En 2017, une bonne partie de l’adhésion des milieux économiques à la candidature du poulain Macron, qui n’avait jamais foulé les paddocks électoraux, résidait dans un enthousiasme tonitruant (« C’est notre proooooojet ») et quelques formules chocs dont celle-ci (que l’on avait longtemps utilisée à propos d’Israël ce qui, en 2024, a une saveur amère…) : avec lui, la France allait devenir une « start-up nation », patrie de la tech, des entrepreneurs à tous crins et du libéralisme cool. Passons sur la forme – depuis que les réseaux sociaux sont devenus la norme de la communication politique, les élites ont intérêt à savoir penser vite et écrire court – pour s’attarder sur le fond et imaginons donc la France réellement devenue une entreprise et, ipso facto, son gouvernement un conseil d’administration ; quid alors de cette période floue où un gouvernement démissionnaire mais qui n’a semble-t-il même pas commandé le scotch pour faire ses cartons, continue d’administrer les affaires courantes (heureusement confondues ces quinze derniers jours avec des JO réussis) ?
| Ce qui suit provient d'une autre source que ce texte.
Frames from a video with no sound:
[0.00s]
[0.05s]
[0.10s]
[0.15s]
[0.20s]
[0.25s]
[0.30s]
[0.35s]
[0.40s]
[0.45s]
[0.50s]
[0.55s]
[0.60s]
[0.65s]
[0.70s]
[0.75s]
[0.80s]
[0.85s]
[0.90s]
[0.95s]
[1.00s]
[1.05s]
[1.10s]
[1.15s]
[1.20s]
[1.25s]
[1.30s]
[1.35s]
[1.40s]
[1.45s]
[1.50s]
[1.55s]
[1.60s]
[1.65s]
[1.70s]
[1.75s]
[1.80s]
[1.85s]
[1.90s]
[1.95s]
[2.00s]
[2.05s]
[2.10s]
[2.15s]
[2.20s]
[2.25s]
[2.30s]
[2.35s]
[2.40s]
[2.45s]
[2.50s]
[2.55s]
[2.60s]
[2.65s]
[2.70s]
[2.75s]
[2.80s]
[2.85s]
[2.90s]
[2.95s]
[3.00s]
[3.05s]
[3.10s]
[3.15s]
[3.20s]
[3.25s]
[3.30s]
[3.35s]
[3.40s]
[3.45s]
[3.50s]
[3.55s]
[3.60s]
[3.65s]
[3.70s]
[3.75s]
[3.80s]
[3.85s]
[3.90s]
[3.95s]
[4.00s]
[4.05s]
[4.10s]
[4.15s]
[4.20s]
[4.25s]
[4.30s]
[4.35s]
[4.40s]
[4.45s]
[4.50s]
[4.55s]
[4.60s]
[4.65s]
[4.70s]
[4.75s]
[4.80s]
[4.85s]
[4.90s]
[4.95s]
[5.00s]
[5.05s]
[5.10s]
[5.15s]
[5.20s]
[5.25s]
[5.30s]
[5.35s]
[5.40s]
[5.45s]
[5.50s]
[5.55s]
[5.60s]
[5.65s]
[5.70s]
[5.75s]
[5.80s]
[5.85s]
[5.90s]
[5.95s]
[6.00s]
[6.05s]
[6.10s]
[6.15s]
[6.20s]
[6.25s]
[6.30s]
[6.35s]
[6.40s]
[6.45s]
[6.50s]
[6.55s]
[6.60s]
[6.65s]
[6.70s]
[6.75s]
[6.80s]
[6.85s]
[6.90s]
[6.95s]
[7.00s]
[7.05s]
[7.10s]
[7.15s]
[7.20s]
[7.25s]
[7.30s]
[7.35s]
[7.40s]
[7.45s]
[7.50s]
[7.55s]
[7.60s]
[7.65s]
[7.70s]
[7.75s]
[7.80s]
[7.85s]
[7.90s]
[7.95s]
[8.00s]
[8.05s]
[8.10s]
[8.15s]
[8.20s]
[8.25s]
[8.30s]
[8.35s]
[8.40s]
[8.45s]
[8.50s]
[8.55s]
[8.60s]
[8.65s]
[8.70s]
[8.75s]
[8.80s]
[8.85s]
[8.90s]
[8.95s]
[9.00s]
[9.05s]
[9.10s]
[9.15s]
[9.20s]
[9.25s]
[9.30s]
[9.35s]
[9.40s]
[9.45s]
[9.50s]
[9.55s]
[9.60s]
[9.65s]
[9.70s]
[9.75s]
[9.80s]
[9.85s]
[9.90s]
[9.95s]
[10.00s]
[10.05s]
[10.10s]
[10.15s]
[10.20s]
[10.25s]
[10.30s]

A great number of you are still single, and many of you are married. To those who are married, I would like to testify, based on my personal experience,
Dans une entreprise de la vraie vie, celui ou celle qui démissionne est d’emblée exclu de la moindre décision, de la moindre discussion stratégique ; on ne le consulte même plus pour décider si, du Robusta ou de l’Arabica, quelle variété de café est la plus adaptée après 15 h. Alors la conduite de la France, mazette, vous n’y pensez pas. Eh bien dans notre start-up nation à la sauce French, si. On laisse à des gens sans doute plus occupés à refaire leurs CV ou à passer des coups de fil en appuyant sur la touche « renvoi d’ascenseur » le soin de gérer le pays… Autre bizarrerie qui laisse entrevoir que, non, une nation ne se conduit pas comme une PME : dans la vraie vie, dès qu’un poste se libère… c’est la ruée.
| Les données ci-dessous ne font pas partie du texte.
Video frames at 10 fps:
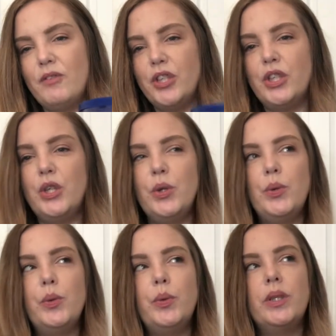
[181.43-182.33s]
just
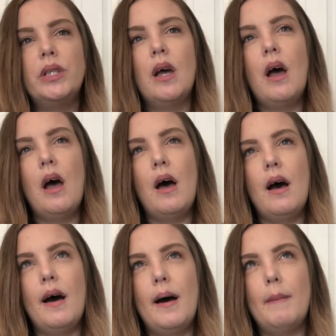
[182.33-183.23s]
used
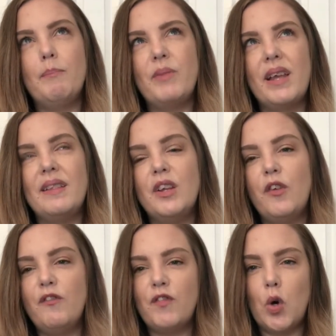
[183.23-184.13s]
like
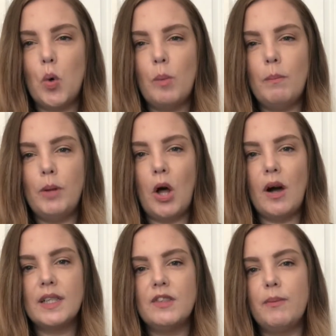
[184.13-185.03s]
little foam
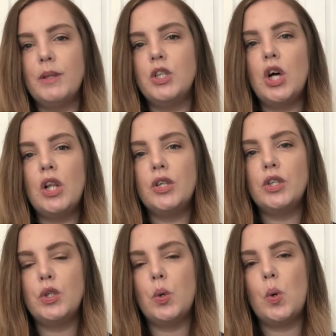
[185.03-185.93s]
blocks from the dollar
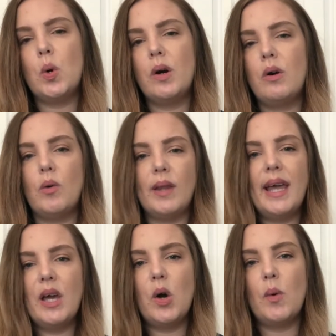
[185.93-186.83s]
store or
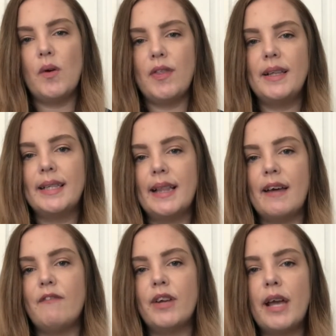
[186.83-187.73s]
Lego or things like
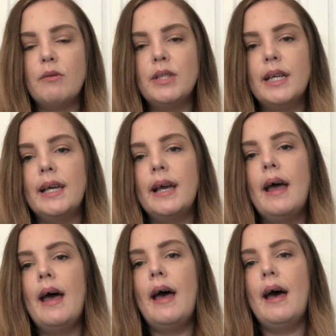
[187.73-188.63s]
that for counting,
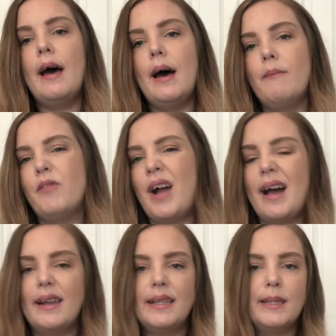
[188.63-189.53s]
for
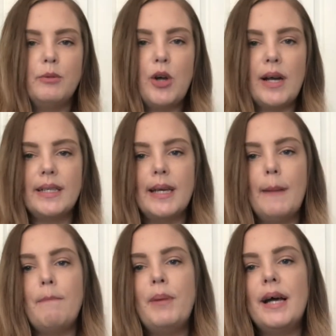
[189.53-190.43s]
adding and
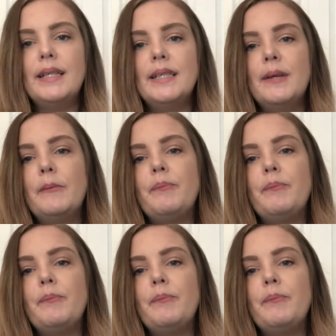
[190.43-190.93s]
subtracting. But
Entre recrutement externe et réveil des ambitions dans l’open space, les RH sont vite débordées de candidats. Or là, comment dire ? Matignon ? Oui mais euh non, désolé monsieur le Président. J’ai rendez-vous chez mon torréfacteur pour m’aider à choisir entre Robusta et Arabica et il est déjà 14 h 30 alors… Ah si, pardon, on en a une. Après des semaines de discussions qu’on imagine houleuses, le Nouveau Front Populaire a sorti un nom de son chapeau pour prendre le poste rue de Varenne : Lucie Castets. Haut fonctionnaire et illustre inconnue jusque-là, dont la déclaration publique la plus commentée (et encore) est la révélation de son mariage avec une personne du même sexe. Une femme (comme Élisabeth Borne), homosexuelle (comme Gabriel Attal), ça ne suffit pas vraiment comme programme politique et à part chez quelques excités du goupillon qui ont confondu une bacchanale avec la cène, ça ne devrait pas soulever les foules…
Preuve enfin qu’une nation n’est pas une entreprise : dans cette dernière, quand un produit ne marche pas, on arrête la production. Ou, comme le disait férocement Chanel : « Si une affaire ou une robe ne rapportent rien, c’est qu’elles sont ratées ! ». Alors que là… devinez qui tient la corde pour succéder à Gabriel Attal ? Bernard Cazeneuve. Bernard Cazeneuve, ancien Premier ministre, qui n’a de neuf que le nom. Je n’ai rien personnellement contre ce monsieur, entendons-nous bien. Mais alors que le NFP est arrivé en tête des votes lors des législatives, choisir un ex-socialiste qui rejette LFI au même titre que le RN (arrivé en tête au premier tour) et ne déplaît ni aux macronistes, ni au LR, c’est se moquer des électeurs, poursuivre comme si de rien n’était son cheminement obstiné dans une voie de garage et surtout, ne pas écouter le service marketing qui vous serine depuis le 7 juillet dernier que les vieux pots ne font pas les meilleures soupes… sauf si on veut la voir servie glacée, et à la grimace, en 2027.